## RECORD EXCERPTS
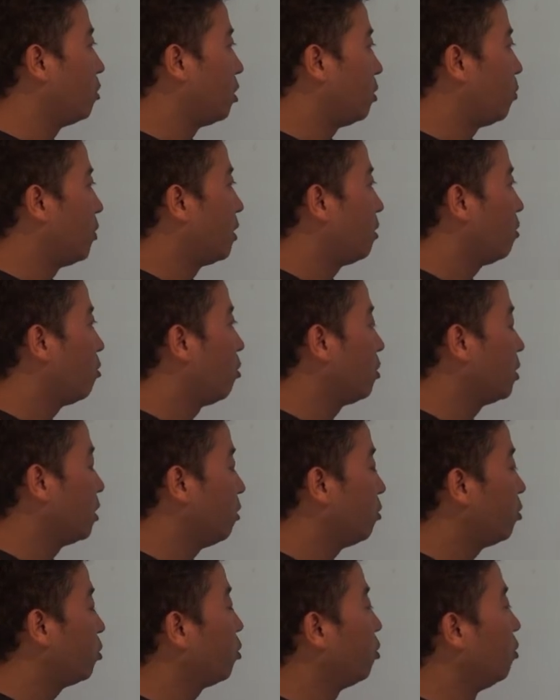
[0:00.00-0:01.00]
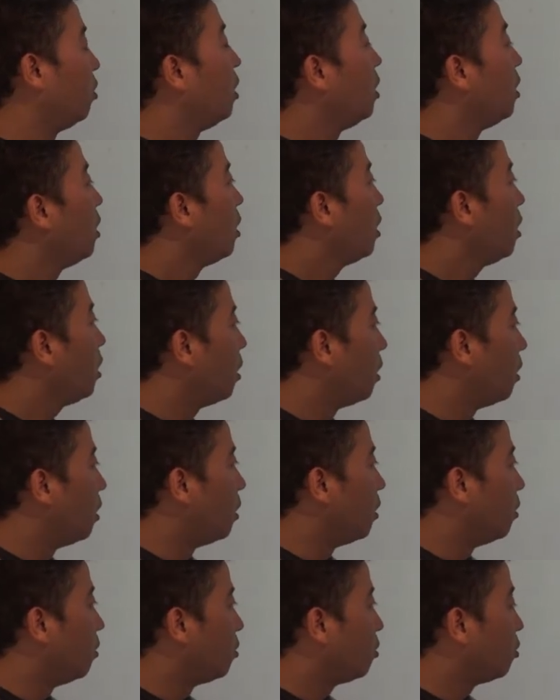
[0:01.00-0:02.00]
the Tibetan cause, and also
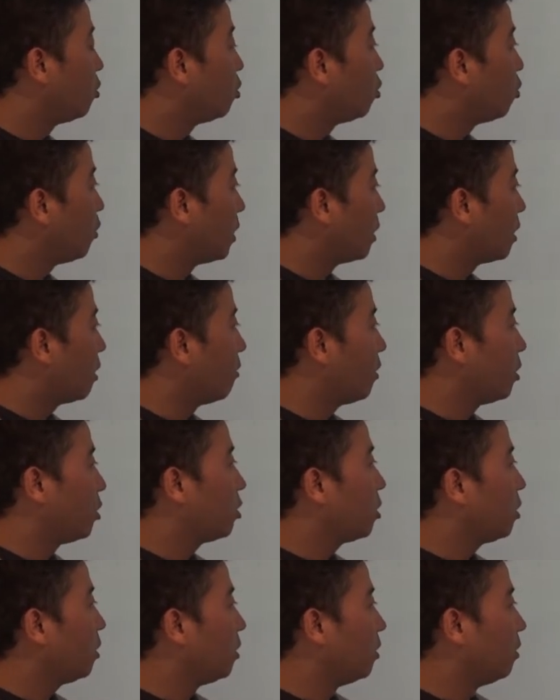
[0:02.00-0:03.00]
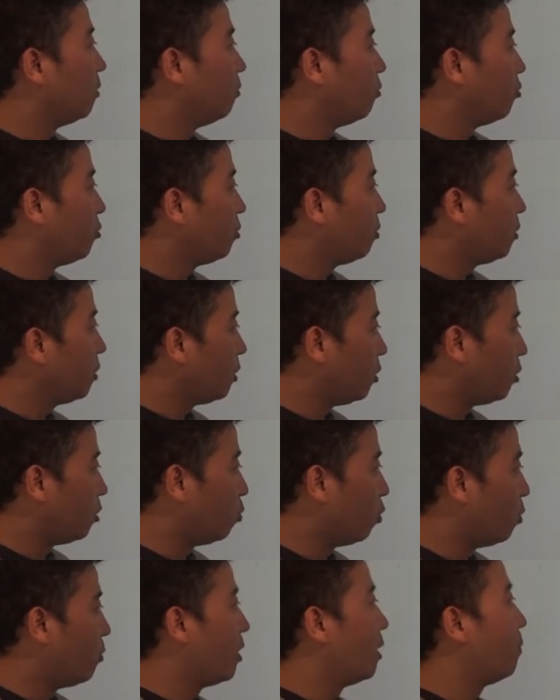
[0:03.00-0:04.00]
to encourage
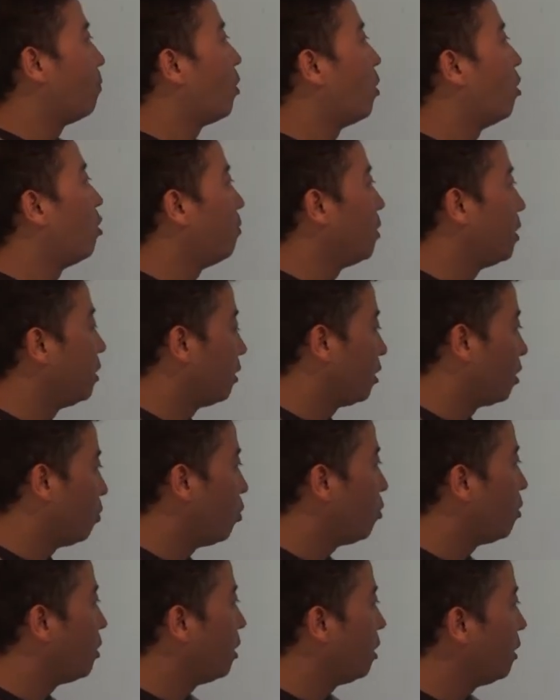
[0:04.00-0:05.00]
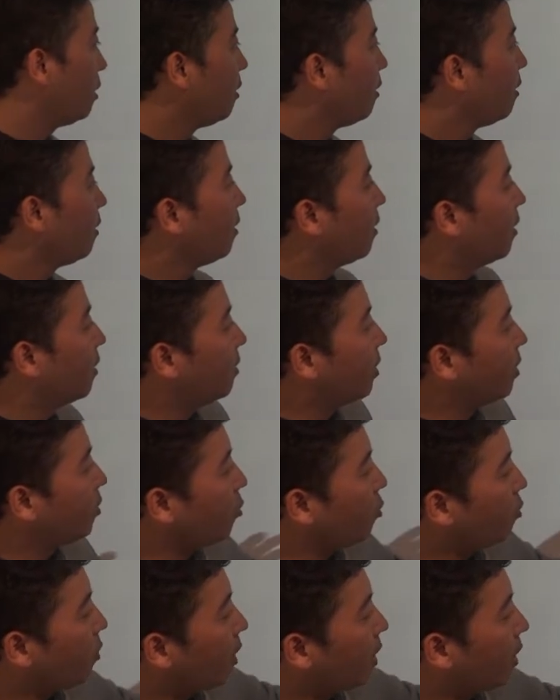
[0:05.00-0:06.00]
women empowerment in the community. And then
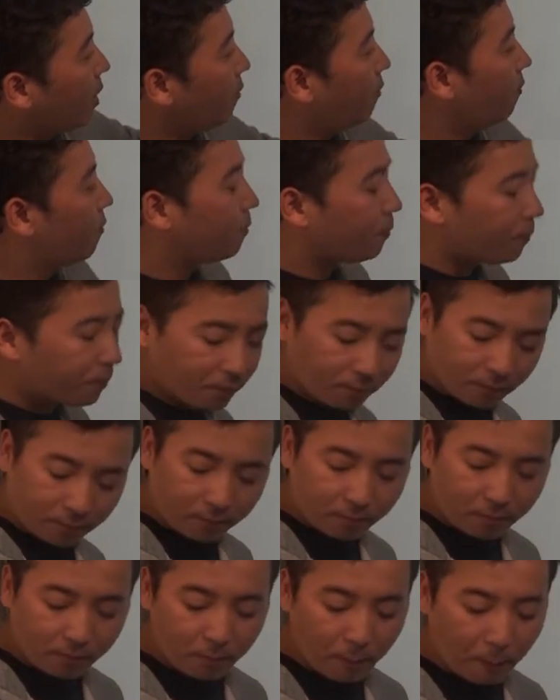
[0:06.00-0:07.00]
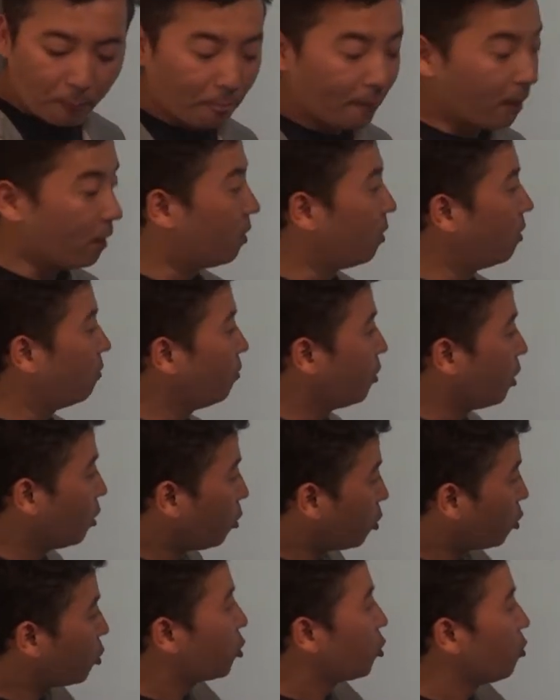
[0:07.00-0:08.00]
you have the
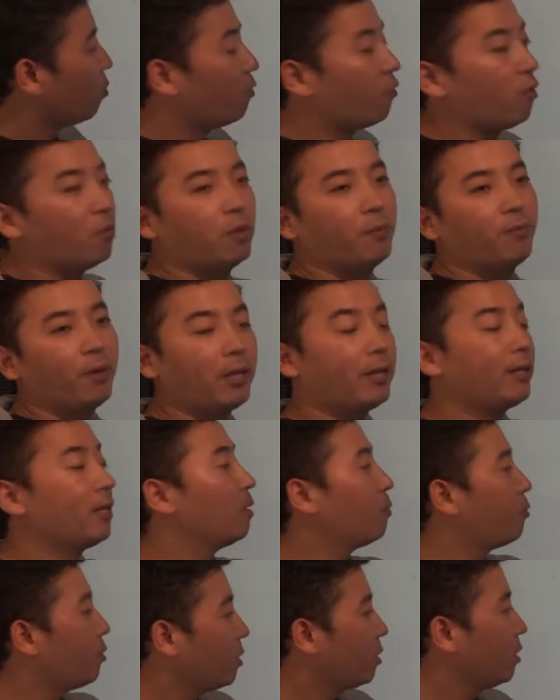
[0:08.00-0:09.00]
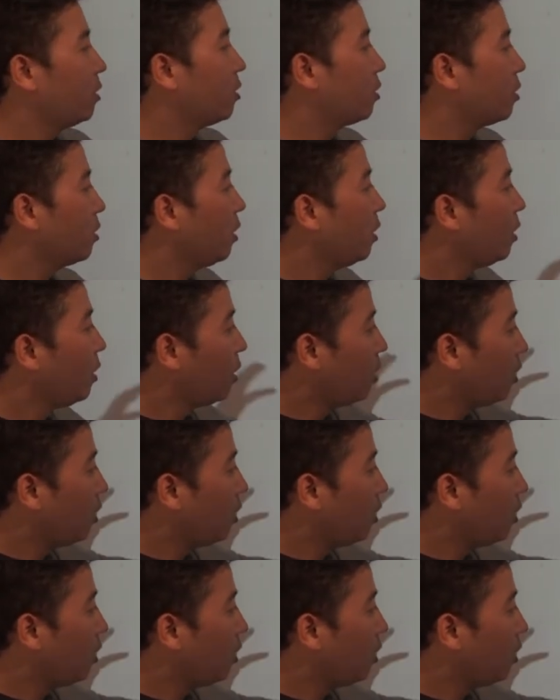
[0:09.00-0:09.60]
Gujusum, former political prisoners,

## EXERCISE GOAL
An exact transcription of the material is required, without any pictures.

## OUTPUT BELOW
[0:00.00-0:01.00]
[0:01.00-0:02.00]
the Tibetan cause, and also
[0:02.00-0:03.00]
[0:03.00-0:04.00]
to encourage
[0:04.00-0:05.00]
[0:05.00-0:06.00]
women empowerment in the community. And then
[0:06.00-0:07.00]
[0:07.00-0:08.00]
you have the
[0:08.00-0:09.00]
[0:09.00-0:09.60]
Gujusum, former political prisoners,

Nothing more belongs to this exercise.